When introduced to jazz, Strayhorn’s musical emphasis changed. In 1937, he started to compose in this genre and founded his first jazz group. One year later, he became a protégé of Duke Ellington after meeting the renowned musician and composer in Pittsburgh. He remained with Ellington for the next 25 years in the roles of composer, arranger, and pianist. Between 1939 and 1967, Strayhorn created up to forty percent of the Ellington Orchestra’s material including the band’s most well-known song, “Take the A Train.” Strayhorn toured internationally with the Ellington Band and lived for a brief time in Paris. He made his permanent home in Manhattan in New York City. Throughout his adulthood, he lived as an openly gay man.
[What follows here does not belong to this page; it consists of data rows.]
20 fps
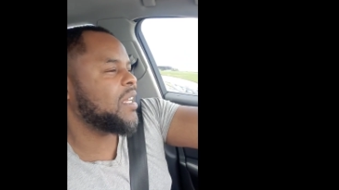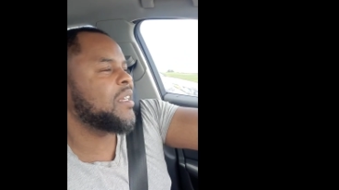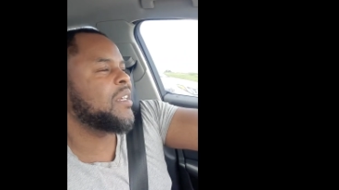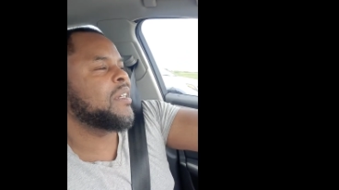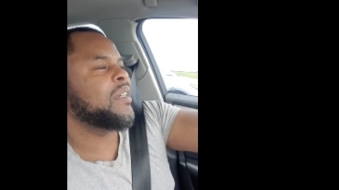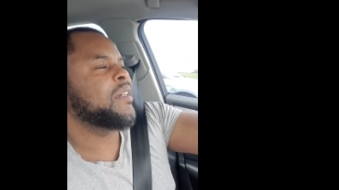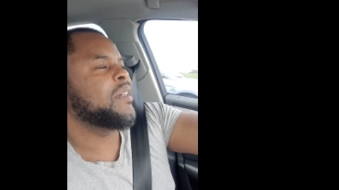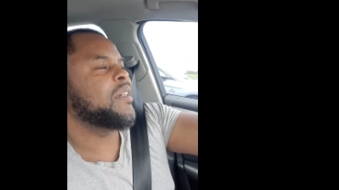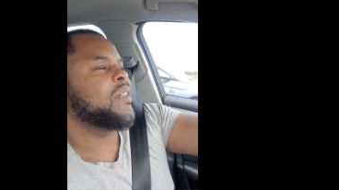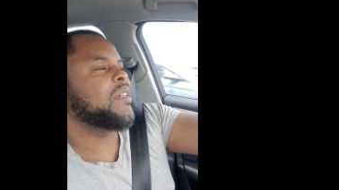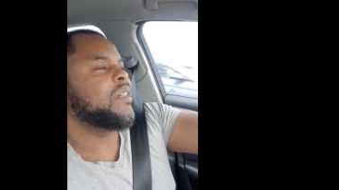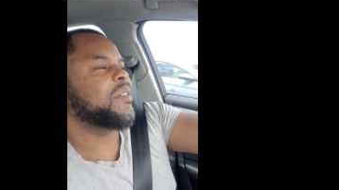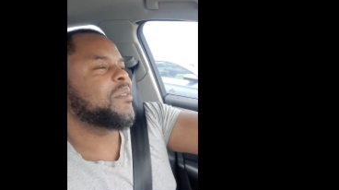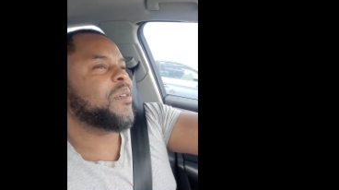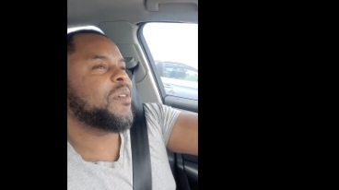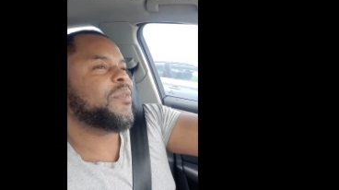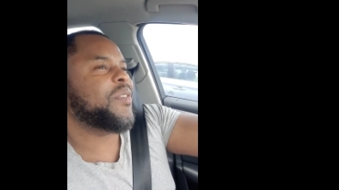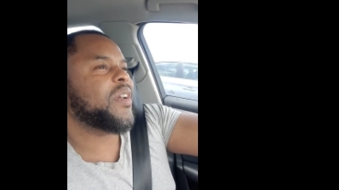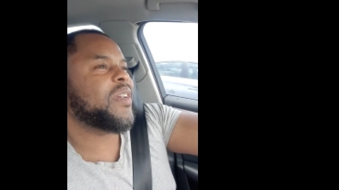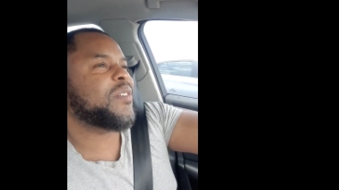
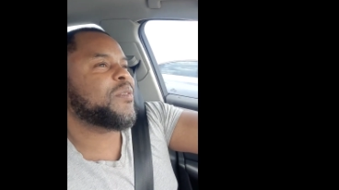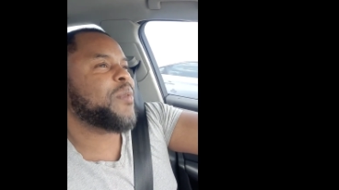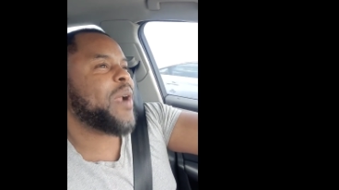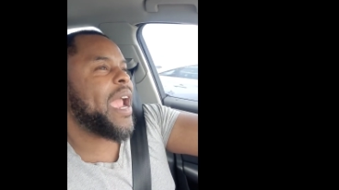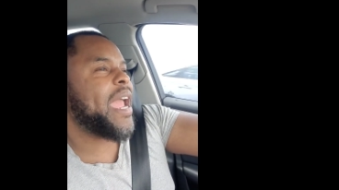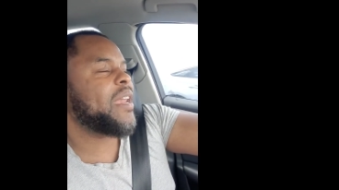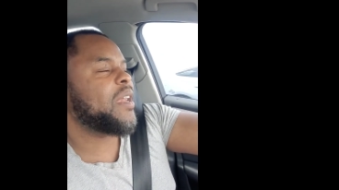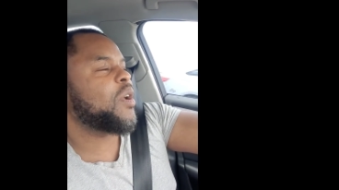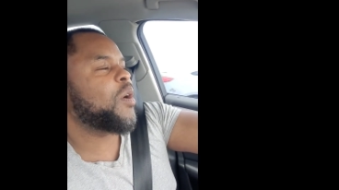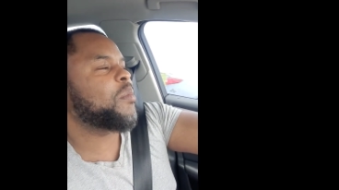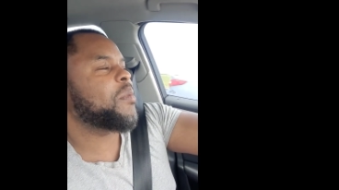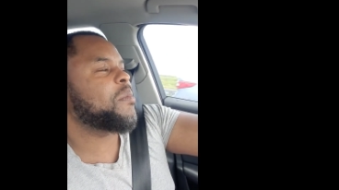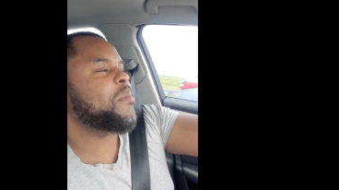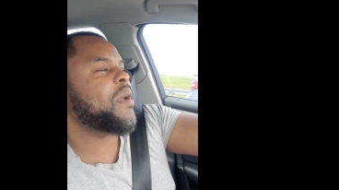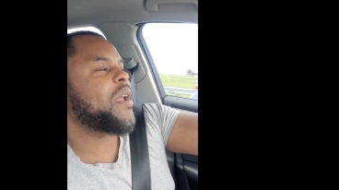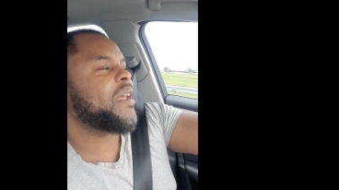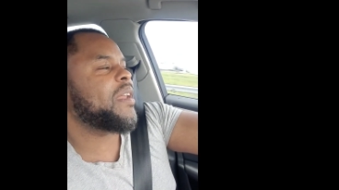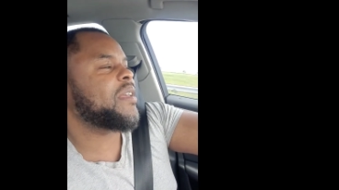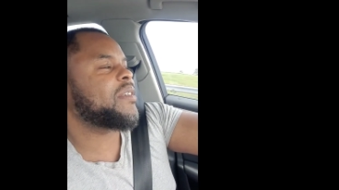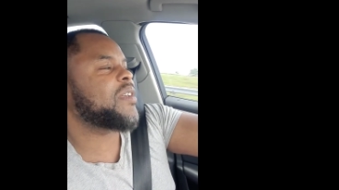Motherfuckers ratting on me,
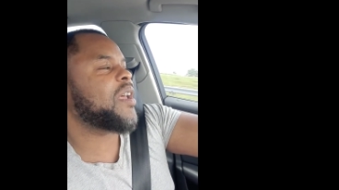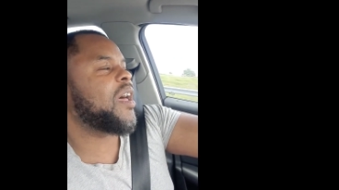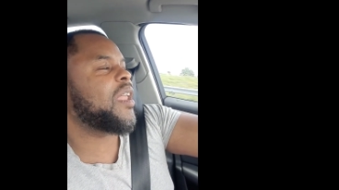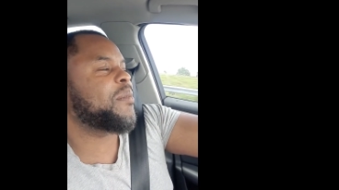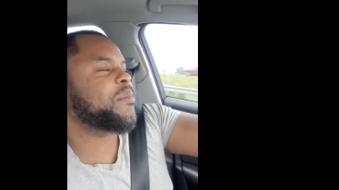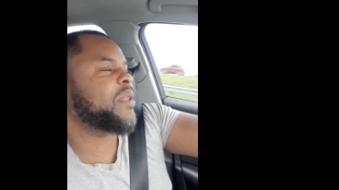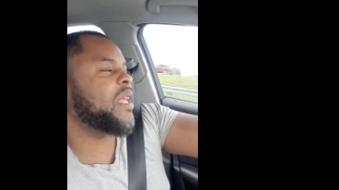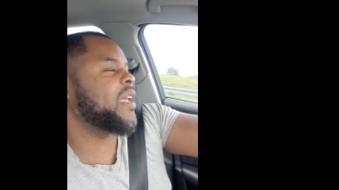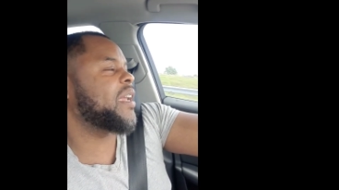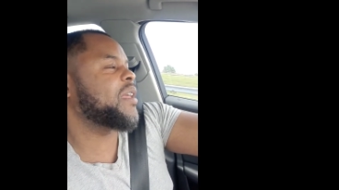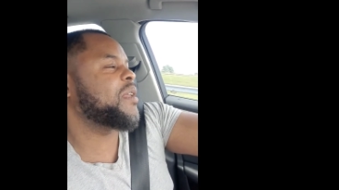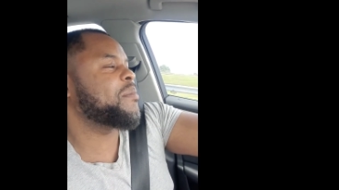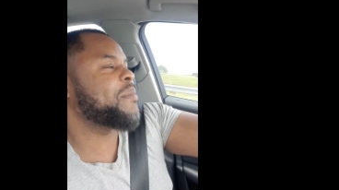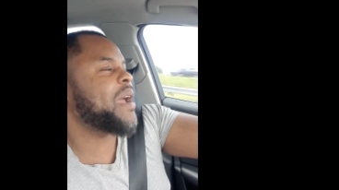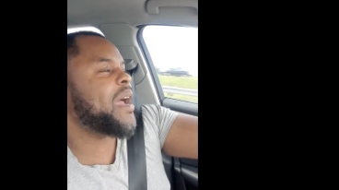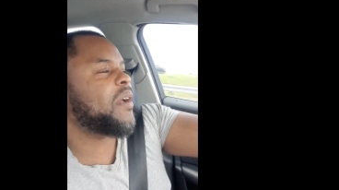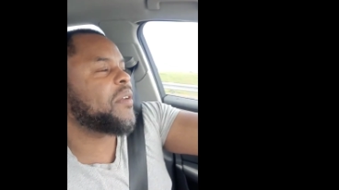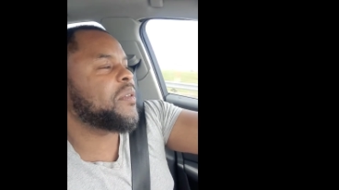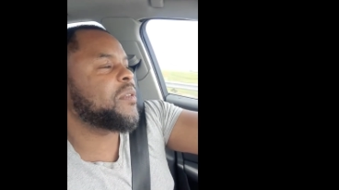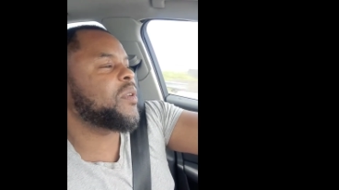man. That's all I'm thinking
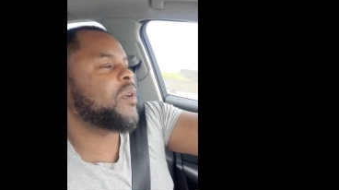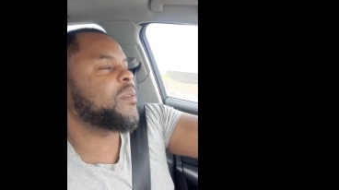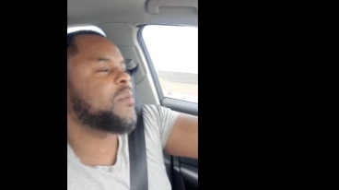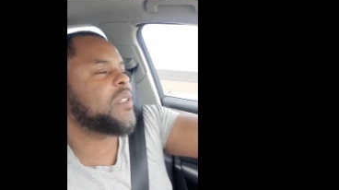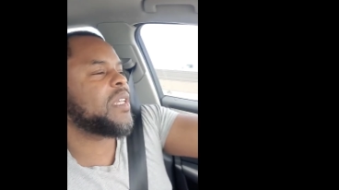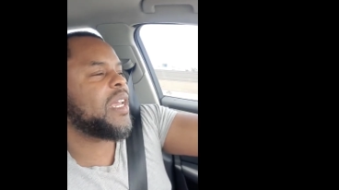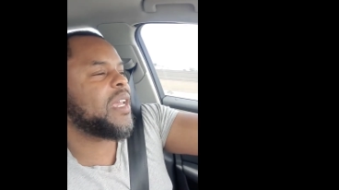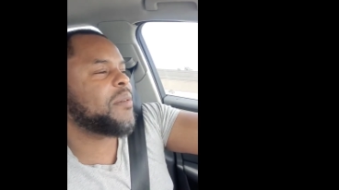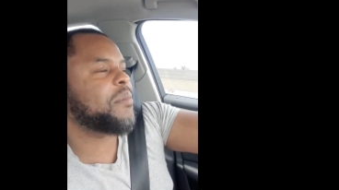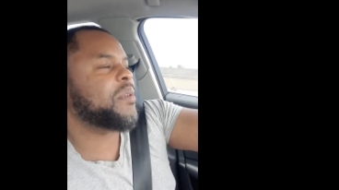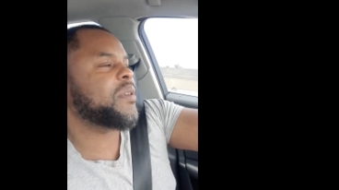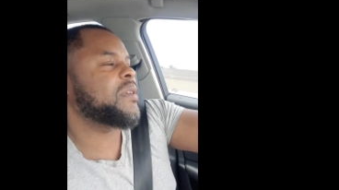about, you know what I'm saying?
Despite his collaboration with Ellington on numerous pieces, Strayhorn’s contribution largely went unattributed and uncompensated. The situation changed somewhat in 1946 when Strayhorn earned the Esquire Silver Award for Outstanding Arranger. He and Ellington received equal credit for the song, “Drum is a Woman” (1957). Strayhorn played to a sold-out theater at the New School of Social Research in New York City in 1965 in his one and only solo concert. “Chelsea Bridge,” “Day Dream,” “Johnny Come Lately,” and “Clementine” are among his most acclaimed pieces.
Strayhorn’s classical background helped him to write longer, more complicated compositions containing music, narrative, and choreography. With Ellington, he co-wrote the ground-breaking musical, “Jump for Joy.” Sporting an all-black cast, this satirical critique of racism opened in Los Angeles in 1941 and then played at Carnegie Hall in 1943. Another composition, “My People” (1963), was performed by the Ellington Orchestra at the Negro Exposition in Chicago. Dedicated to Dr. Martin Luther King, Jr., this was part of Strayhorn’s contributions to the civil rights movement of the 1960s.
Strayhorn died of esophageal cancer at age 51 on May 31, 1967 in New York City in the arms of his partner, Bill Grove. Ellington established a scholarship fund in his name at the Juilliard School of Music, and the State of Pennsylvania placed a State Historical Marker at his high school spotlighting Strayhorn’s many accomplishments.